According to the GFI’s petition, “the government is only allowed to restrict commercial speech if there is a substantial risk of consumer harm and its solution is narrowly tailored to solve the harm,” he claimed. “As we discussed in our rulemaking petition, there is no way that the act of censoring plant-based milk makers would be able to clear this clear constitutional bar.”
“Notably, multiple courts have considered the issue of consumer confusion; all of them have essentially laughed the concept out of the courtroom. GFI’s goal is to ensure that the FDA’s labeling rules do what they are intended to do: protect and inform consumers, not privilege specific industries.”
What do the courts say about terms such as 'almondmilk?'
Courts handling false advertising cases over plant ‘milks’ have argued that the federal standard of identity for ‘milk’ - which limits it to lacteal secretions from cows - does not categorically preclude a company from giving food products names that include the word ‘milk.’

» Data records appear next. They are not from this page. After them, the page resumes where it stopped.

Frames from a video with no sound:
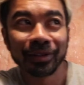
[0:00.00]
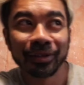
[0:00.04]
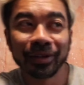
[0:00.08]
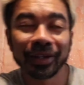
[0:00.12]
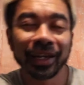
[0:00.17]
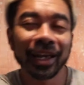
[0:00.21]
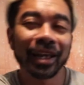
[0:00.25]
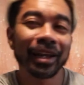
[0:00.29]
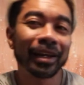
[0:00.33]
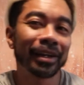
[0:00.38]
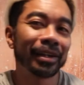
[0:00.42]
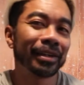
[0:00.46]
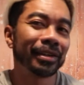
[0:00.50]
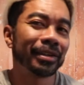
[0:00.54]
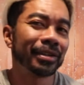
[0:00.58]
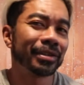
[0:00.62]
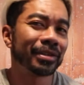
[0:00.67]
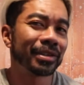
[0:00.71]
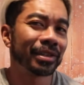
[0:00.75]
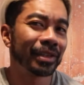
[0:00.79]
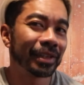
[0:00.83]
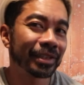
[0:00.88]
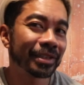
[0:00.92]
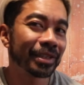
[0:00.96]
look at it and
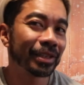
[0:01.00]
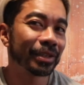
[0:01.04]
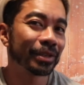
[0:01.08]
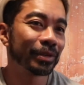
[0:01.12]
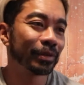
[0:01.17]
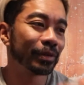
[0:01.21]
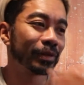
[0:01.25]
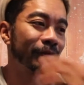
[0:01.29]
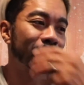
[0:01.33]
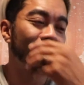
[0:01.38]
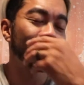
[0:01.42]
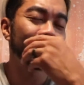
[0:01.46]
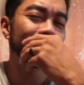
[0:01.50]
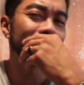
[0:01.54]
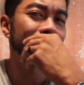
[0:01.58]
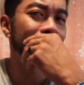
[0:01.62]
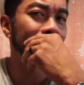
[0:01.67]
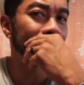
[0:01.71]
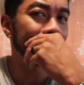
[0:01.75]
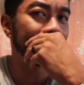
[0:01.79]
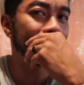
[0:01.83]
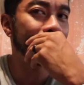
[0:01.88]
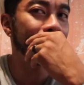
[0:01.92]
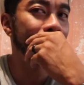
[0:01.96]
just listen to his voice and
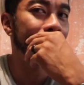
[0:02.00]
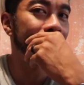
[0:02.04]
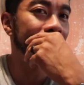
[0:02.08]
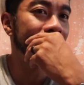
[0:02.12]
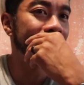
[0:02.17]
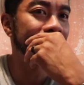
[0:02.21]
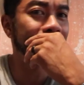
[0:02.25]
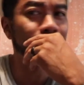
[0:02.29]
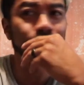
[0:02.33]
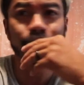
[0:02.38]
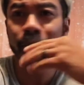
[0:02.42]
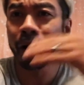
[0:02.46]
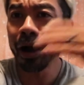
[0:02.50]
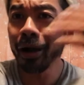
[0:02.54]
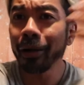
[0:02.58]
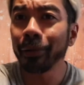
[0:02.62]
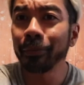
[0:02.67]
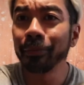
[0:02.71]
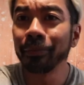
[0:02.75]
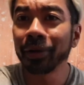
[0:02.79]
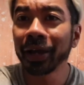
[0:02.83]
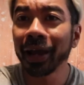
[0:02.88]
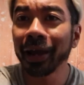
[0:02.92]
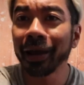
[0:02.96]
you're like oh it's
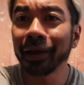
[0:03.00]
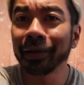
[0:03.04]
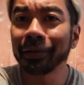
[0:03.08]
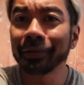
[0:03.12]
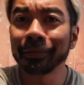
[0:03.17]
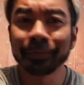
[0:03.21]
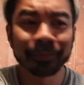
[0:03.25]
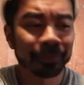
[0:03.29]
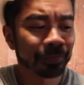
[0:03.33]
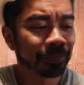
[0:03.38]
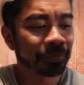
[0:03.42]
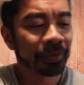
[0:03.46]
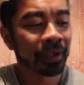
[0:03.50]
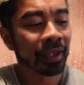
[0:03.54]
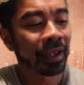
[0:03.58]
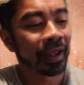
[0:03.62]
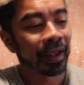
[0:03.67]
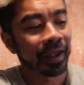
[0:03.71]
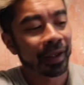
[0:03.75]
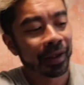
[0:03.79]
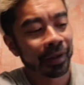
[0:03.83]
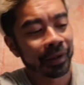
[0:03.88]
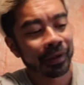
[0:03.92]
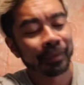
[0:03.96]
bobcat
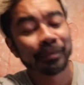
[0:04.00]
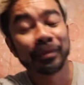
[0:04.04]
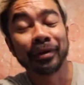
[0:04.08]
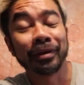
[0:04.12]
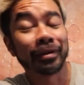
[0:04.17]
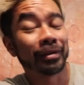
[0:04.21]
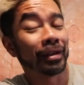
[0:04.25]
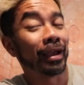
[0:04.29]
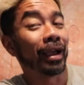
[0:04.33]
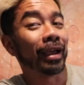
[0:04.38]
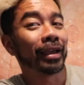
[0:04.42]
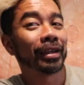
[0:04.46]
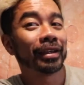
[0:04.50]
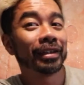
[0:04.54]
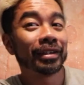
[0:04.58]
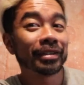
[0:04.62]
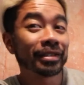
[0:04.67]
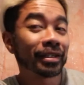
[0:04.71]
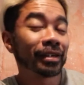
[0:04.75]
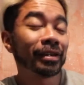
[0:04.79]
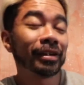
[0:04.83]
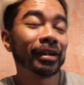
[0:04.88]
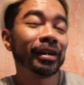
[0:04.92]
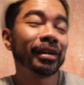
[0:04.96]
but yeah,
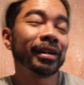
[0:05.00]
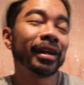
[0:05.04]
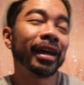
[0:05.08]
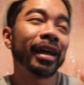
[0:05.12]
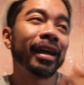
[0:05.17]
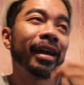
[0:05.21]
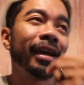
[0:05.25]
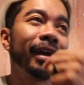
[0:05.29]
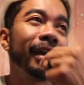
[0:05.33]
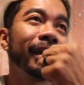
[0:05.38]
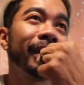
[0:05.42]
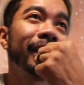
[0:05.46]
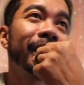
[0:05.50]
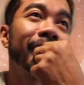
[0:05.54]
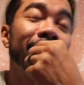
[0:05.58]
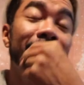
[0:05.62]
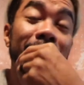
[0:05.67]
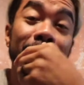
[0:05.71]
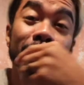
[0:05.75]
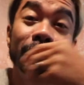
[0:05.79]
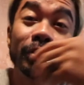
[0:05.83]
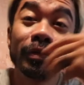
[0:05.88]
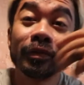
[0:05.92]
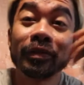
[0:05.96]
he's in it. And
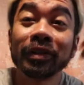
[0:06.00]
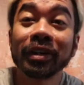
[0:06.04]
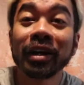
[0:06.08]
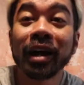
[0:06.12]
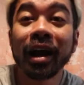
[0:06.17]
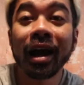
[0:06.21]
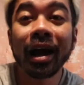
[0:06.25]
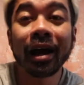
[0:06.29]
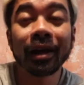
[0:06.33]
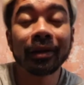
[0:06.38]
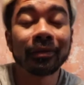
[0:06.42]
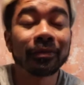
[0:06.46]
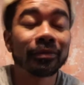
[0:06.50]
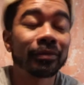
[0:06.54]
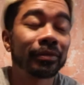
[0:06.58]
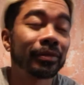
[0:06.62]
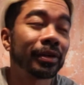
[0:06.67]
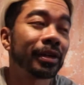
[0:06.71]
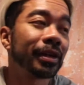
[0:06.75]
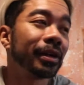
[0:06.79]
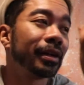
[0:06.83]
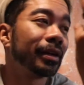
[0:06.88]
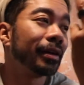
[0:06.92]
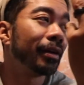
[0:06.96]
then you even got
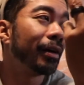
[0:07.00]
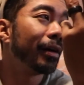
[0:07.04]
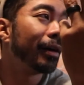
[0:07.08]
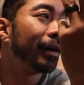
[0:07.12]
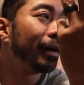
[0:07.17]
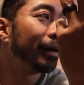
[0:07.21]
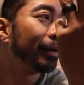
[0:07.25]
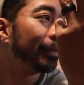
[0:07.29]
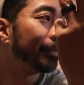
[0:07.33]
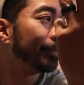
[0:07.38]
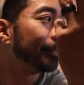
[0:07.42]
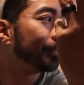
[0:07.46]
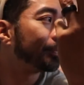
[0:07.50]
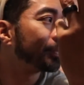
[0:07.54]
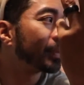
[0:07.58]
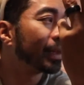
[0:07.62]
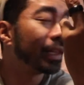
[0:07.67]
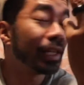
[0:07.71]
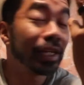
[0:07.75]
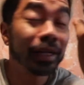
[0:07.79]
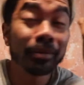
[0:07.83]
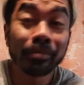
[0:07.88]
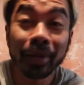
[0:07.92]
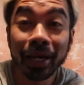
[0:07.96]
freaking um,
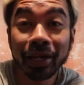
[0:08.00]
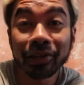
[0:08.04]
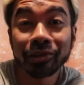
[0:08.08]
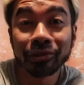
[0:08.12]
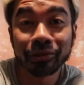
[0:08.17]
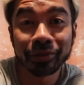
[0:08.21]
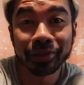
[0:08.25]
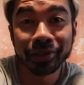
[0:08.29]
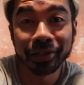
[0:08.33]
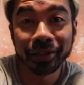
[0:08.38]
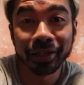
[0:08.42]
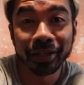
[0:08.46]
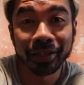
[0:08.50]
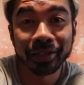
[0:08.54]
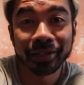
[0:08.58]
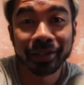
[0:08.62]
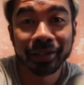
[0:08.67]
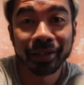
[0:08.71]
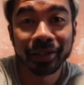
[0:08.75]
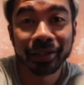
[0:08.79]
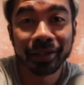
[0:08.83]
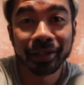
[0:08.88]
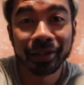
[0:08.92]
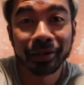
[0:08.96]
Lee Majors in
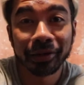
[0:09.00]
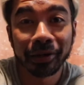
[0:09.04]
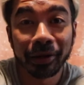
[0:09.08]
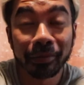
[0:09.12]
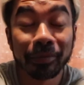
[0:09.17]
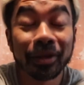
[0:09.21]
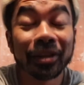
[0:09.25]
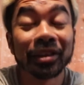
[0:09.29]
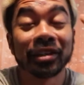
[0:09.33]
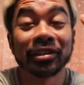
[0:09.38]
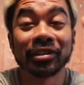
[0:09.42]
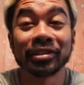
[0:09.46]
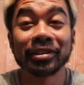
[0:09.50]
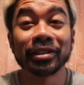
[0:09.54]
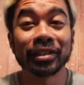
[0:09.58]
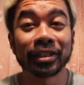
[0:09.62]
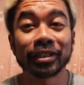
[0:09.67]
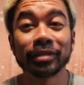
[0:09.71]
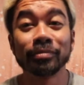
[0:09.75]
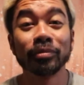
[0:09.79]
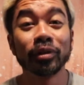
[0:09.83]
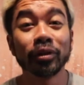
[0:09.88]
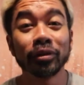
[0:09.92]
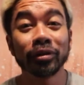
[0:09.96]
it. I mean, the
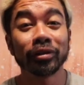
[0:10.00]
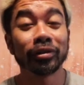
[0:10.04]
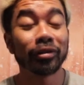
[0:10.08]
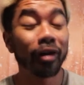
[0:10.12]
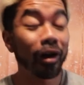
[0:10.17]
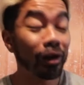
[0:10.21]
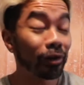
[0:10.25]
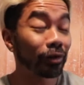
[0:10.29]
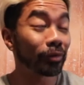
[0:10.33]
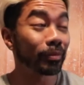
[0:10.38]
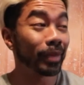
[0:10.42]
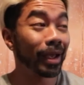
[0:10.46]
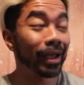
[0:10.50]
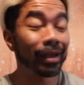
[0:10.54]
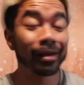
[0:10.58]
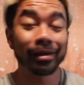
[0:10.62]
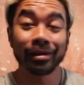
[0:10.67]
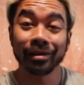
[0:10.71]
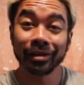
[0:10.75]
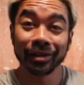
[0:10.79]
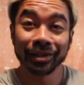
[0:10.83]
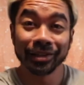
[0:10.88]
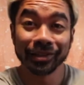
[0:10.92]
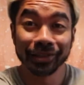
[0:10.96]
six million dollar
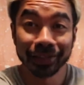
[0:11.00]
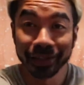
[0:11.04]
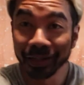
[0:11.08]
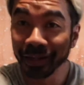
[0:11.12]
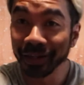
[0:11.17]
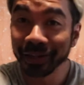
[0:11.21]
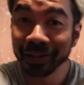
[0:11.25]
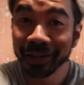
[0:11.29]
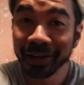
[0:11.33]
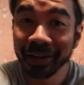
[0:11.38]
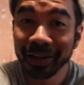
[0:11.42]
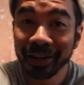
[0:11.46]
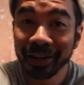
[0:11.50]
man is in it.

For example, in a case vs Trader Joe’s, judge Vince Chhabria noted that the word ‘soy’ before ‘milk’ cleared up any confusion as to the contents of the package in question: “Trader Joe's has not, by calling its products ‘soymilk,’ attempted to pass off those products as the food that the FDA has standardized (that is, milk).”
As for nutritional equivalency, Stephen Wilson, the judge handling a false advertising case vs Blue Diamond Growers (Almond Breeze) in California, did not buy the argument that the word ‘milk’ came with a certain set of nutritional expectations, adding: “If the consumer is concerned about the nutritious qualities of the product, they can read the nutrition label…”

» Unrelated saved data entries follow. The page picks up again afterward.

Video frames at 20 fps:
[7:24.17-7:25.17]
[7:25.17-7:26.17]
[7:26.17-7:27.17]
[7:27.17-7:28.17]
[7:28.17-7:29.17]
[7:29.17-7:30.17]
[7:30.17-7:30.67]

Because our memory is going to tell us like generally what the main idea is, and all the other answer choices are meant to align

PBFA welcomes ‘open and constructive’ conversation with the FDA
Michele Simon, executive director at the Plant Based Foods Association (PBFA), told FoodNavigator-USA that she too welcomed an “open and constructive” conversation with the FDA, noting that the PBFA would be issuing a public statement on standards of identity at a July 26 meeting on the FDA’s nutrition innovation strategy.

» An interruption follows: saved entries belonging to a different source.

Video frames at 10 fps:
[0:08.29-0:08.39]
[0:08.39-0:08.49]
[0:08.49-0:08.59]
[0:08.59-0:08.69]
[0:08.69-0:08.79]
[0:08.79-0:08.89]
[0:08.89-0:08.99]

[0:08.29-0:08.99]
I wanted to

Click HERE to read the PBFA’s voluntary standards for plant-based milks, which suggest that the percentage of solids derived from the characterizing ingredient or ingredients (eg. nuts, legumes, grains etc) should be at least 2% of the end product's final weight or volume.
Plant-based milks should also feature the term ‘dairy-free’ or ‘nondairy’ prominently on the principal display panel, added the PBFA, while the statement of identity should include the characterizing ingredient(s) coupled with the word ‘milk,’ either as a single word (‘almondmilk') or two words (‘almond milk’). The term 'plant-based milk’ is also OK as long as the characterizing ingredients are also stated on the principal display and information panels, suggests the PBFA.
The FDA and federal standards of identity
The FDA, say critics, has fluctuated unhelpfully on the issue of whether terms such as 'almondmilk' or 'vegan cheese' violate federal standards of identity or mislead shoppers.
For example, it queried the term ‘soy milk’ in warning letters to manufacturers Lifesoy in 2008 and Fong Kee Tofu in 2012, but thereafter maintained radio silence on the topic, which some plant-based brands say leaves them vulnerable to lawsuits, and dairy milk producers (who believe plant ‘milk’ brands are openly flouting the law), find infuriating.
The agency also raised eyebrows in 2016 by telling Hampton Creek (now called JUST) it could keep its ‘Just Mayo’ brand name for its egg-free spread (which does not comply with the standard of identity for mayonnaise), albeit with minor tweaks to the label, just weeks after accusing it of violating said standard.
It has not formerly weighed in since (although FDA commissioner Dr Scott Gottlieb indicated he would look again at this issue during a recent Senate Appropriations Committee hearing), but has signaled its intent to “modernize certain standards of identity” in its 2018 strategic roadmap.